La sociedad del cansancio

Fracasar, perder el tiempo, procesar los duelos, improvisar, genera frustración y mala conciencia

Niños en la India JAGADEESH NVEFE

–¿Cómo andas?

–Uff, hecha polvo, cansadísima.

«Necesito vacaciones», «estoy extenuado», «no puedo más», las conversaciones se suceden en escaleras, máquinas de café, ascensores, es multitud la gente que reconoce un agotamiento grande, sin origen médico. El ocio, sin embargo, no falta (pantallas, películas y series, gimnasios). ¿Cómo es posible que estemos exhaustos cuando en la época de la revolución industrial las jornadas eran de sol a sol, sin días de asueto y en condiciones sanitarias lamentables? ¿No hemos prosperado en las sociedades desarrolladas?

El premio Princesa de Asturias Byung-Chul Han, alemán de origen coreano, titula «La sociedad del cansancio» su más famoso ensayo, que describe el cambio de la «sociedad de la disciplina» –basada en imperativos y prohibiciones– a la de la autoexigencia. Nuestro rendimiento no responde ya a normas externas, hemos interiorizado un capataz subrepticio que nos espolea y azuza sin cesar a aprovechar minuciosamente –incluso para el ocio pautado– cada minuto disponible. Fracasar, perder el tiempo, procesar los duelos, improvisar, genera frustración y mala conciencia. La consecuencia es la extenuación, con su cohorte de depresiones, hiperactividades y patologías mentales. Gracias a los antibióticos hemos superado la época de las infecciones, la enfermedad se metamorfosea.

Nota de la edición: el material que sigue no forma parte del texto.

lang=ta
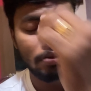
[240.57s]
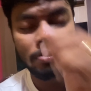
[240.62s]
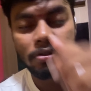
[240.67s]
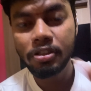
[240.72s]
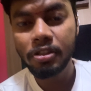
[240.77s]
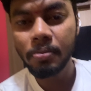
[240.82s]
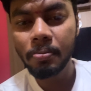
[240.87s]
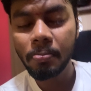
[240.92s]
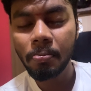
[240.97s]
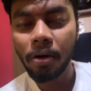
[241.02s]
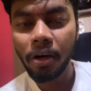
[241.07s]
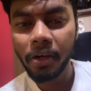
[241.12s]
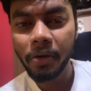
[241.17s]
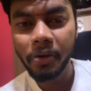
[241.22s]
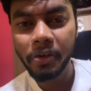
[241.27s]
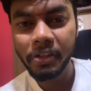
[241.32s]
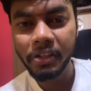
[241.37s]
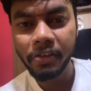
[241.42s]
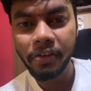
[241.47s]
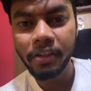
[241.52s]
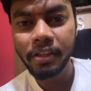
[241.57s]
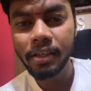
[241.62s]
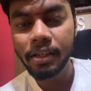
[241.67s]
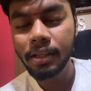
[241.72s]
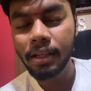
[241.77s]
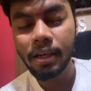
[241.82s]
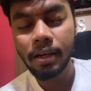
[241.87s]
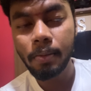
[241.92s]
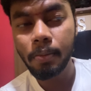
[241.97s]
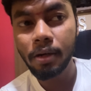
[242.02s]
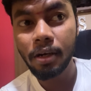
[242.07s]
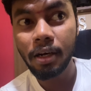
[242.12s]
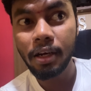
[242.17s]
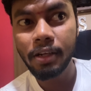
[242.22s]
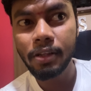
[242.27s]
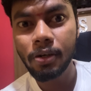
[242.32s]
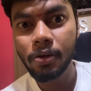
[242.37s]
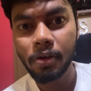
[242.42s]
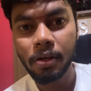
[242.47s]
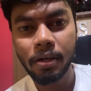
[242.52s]
ஜிம் பாய் ஒருத்தர் வந்திருந்தார் நம்ம
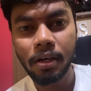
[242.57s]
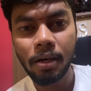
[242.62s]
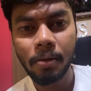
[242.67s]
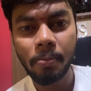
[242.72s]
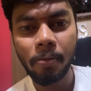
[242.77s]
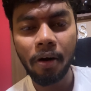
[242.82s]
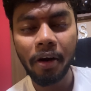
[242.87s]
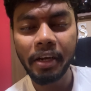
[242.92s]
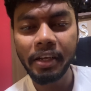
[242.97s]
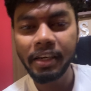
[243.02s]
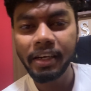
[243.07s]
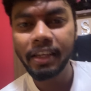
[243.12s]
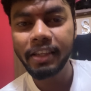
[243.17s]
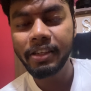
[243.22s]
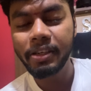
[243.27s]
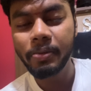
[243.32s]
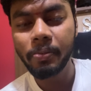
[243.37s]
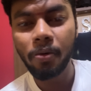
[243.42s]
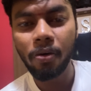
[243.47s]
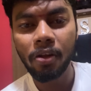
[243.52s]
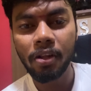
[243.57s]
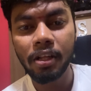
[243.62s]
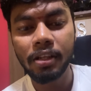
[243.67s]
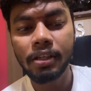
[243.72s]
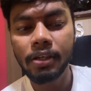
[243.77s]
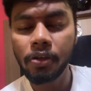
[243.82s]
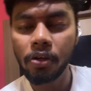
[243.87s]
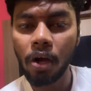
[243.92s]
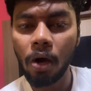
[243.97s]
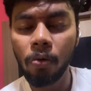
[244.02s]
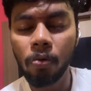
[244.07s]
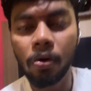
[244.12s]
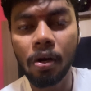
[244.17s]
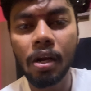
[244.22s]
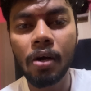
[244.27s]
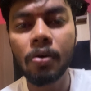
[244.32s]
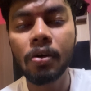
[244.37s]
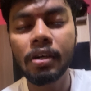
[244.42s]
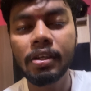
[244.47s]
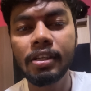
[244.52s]
கல்யாணத்தில் கூட நல்லா பாடியெல்லாம் இருந்துட்டு மோலாம் இருந்துட்டு
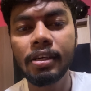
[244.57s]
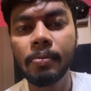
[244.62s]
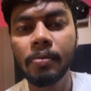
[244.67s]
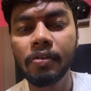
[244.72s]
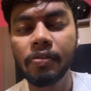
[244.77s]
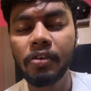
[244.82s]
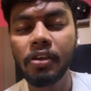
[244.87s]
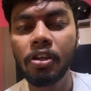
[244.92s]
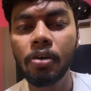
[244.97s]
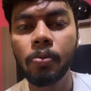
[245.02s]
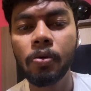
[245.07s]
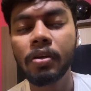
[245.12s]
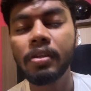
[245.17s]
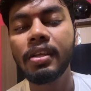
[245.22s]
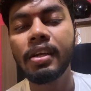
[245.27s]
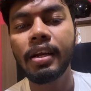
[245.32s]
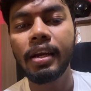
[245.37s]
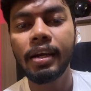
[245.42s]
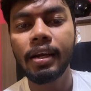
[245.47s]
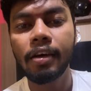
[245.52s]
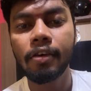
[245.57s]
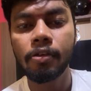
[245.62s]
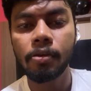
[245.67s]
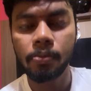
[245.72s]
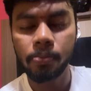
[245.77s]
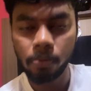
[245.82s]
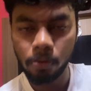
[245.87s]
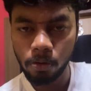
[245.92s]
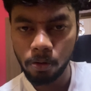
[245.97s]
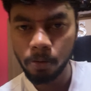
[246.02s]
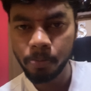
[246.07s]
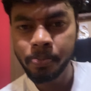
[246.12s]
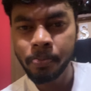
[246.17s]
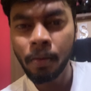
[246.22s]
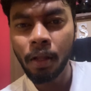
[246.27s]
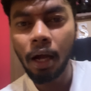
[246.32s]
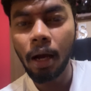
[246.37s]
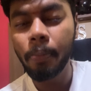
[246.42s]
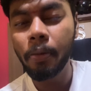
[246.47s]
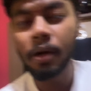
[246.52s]
அவர்லாம் உட்காந்து நமக்கு வீடியோ போட்டிருந்தார் என்ன ப்ரோ
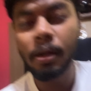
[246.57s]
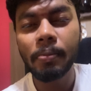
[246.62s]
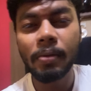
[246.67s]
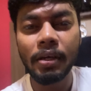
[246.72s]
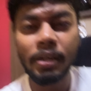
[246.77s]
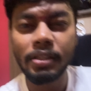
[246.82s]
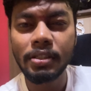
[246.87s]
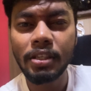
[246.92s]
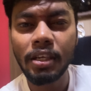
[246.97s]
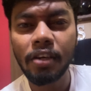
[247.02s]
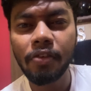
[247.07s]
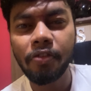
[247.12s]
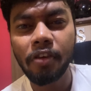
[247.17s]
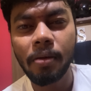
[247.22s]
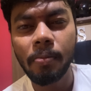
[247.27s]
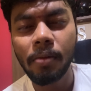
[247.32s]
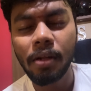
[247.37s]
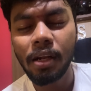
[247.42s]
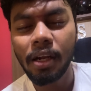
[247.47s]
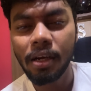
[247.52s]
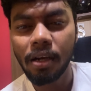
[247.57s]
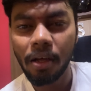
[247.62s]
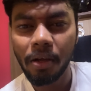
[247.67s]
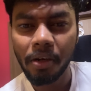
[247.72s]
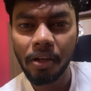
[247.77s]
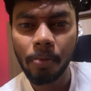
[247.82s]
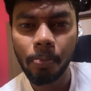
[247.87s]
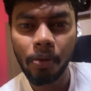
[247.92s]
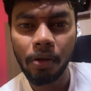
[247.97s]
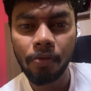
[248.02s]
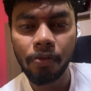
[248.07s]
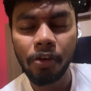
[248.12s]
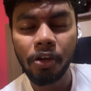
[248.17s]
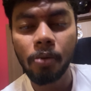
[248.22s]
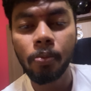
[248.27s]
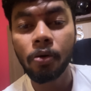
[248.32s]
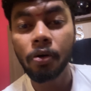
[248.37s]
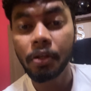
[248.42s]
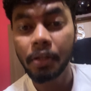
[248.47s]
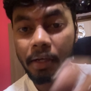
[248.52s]
அப்புறம் நம்ம ஹெச்ஆர் ஃபேமிலிலாம் நிறைய பேர் வீடியோ
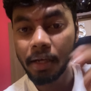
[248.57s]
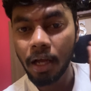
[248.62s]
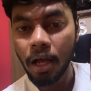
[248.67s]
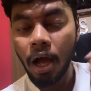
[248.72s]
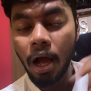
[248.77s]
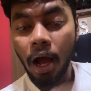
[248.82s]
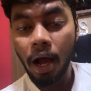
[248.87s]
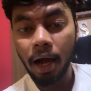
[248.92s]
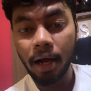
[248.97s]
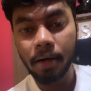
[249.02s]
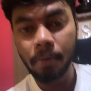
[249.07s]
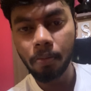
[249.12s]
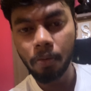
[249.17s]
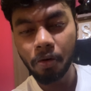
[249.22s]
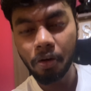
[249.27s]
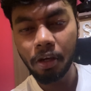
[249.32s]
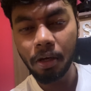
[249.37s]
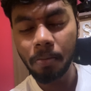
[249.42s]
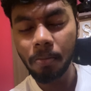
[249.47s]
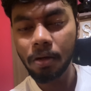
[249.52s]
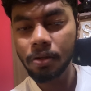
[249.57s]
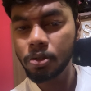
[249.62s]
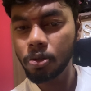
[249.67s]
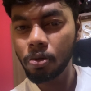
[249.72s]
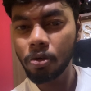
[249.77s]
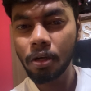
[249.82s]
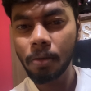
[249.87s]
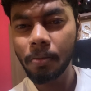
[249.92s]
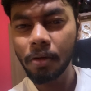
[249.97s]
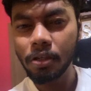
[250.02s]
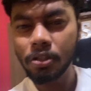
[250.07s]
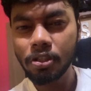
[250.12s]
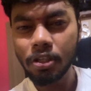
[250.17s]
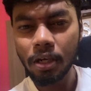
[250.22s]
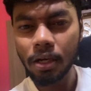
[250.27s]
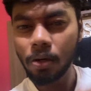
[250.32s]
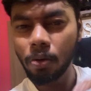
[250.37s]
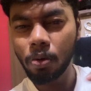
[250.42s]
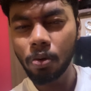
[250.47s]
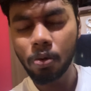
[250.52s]
போட்டிருந்தாங்க அண்ட் முக்கியமாக சொல்லணும் நம்ம
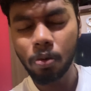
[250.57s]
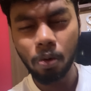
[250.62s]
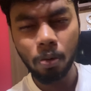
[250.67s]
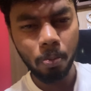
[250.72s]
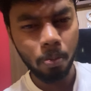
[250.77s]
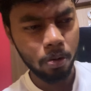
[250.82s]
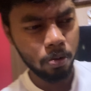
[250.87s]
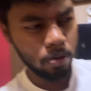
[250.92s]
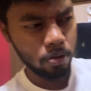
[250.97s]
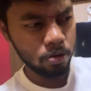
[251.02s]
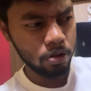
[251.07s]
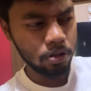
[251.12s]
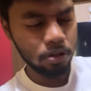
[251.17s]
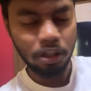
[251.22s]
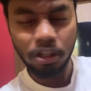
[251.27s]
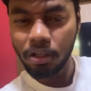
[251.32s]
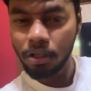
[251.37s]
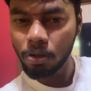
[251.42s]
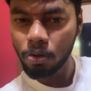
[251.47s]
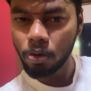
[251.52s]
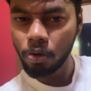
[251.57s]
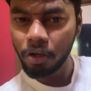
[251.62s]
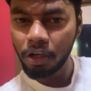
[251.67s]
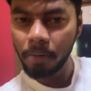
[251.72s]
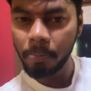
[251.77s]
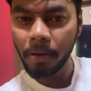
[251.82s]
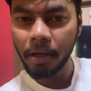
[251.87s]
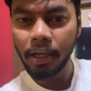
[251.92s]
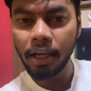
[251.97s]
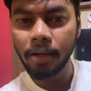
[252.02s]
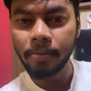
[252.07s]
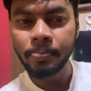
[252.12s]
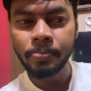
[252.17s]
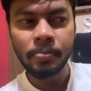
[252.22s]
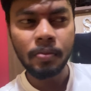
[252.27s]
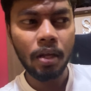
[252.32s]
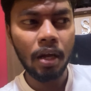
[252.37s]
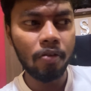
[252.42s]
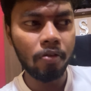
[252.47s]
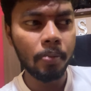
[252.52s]
ஹெச்ஆரில் ஒரு ரொம்ப சின்ன குட்டி பையன்
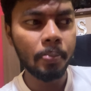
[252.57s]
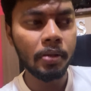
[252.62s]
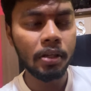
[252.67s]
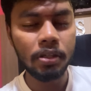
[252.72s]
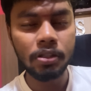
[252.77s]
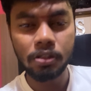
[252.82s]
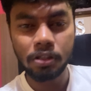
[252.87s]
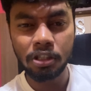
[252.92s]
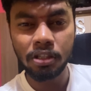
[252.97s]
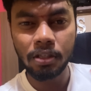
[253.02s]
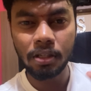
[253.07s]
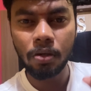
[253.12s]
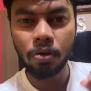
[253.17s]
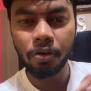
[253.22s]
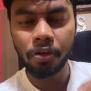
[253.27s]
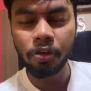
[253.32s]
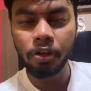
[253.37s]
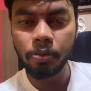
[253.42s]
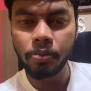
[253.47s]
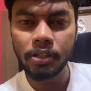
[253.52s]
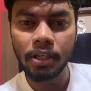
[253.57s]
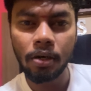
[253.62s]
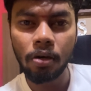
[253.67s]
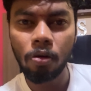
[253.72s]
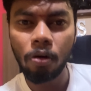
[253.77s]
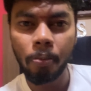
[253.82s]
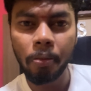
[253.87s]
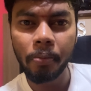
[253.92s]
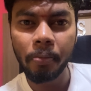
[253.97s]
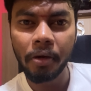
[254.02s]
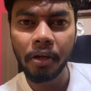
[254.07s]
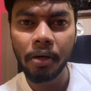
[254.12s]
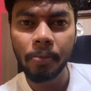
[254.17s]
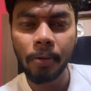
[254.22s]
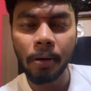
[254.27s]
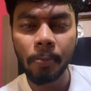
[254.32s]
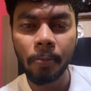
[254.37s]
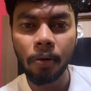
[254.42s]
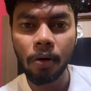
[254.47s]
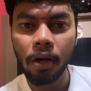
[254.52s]
அவன் இப்போ தான் சின்னதாக ஒரு யூடியூப் சேனல் ஓப்பன்
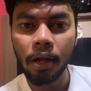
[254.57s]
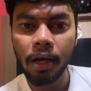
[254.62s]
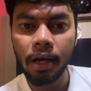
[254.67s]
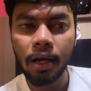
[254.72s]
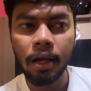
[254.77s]
பண்ணியிருப்பான் போல்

Curiosamente, el proceso no tiene mala imagen, de hecho se traduce en un exceso de positividad: la idea del progreso continuo, la necesidad de superación, el acicate para sobrepasar los propios límites, que se definen como teóricos y falsos, constituyen el nuevo paradigma. Entretanto desconcierta que India, los países árabes o África lidien con mayor paz circunstancias más adversas. La sonrisa, lo saben los viajeros, está a la orden del día, los niños no padecen TDH ni trastorno de la personalidad. Cada pueblo celebra el ánimo festivo como parte de la normalidad. En Nueva York, París o Madrid no se interrumpe la marcha para zambullirse en verbenas, la fiesta es un pantallazo en redes sociales o disfraz en las escuelas y, cuando la Navidad se impone, se gasta a mansalva y el estrés crece. La celebración de la vida queda asfixiada bajo la presión de las agendas.

El destierro afecta al silencio, entendido no como mera ausencia de ruido, sino como espacio interior y cauce para plantearse las preguntas de la existencia. Hemos decretado que no son precisas. Pero, desenraizadas, bullen reprimidas y se materializan como agotamiento. La queja no es buena compañera de camino, pero el diagnóstico del filósofo puede ayudar a valorar la existencia como deleite del instante en lugar de proceso de consecución de no se sabe qué zanahoria perseguida.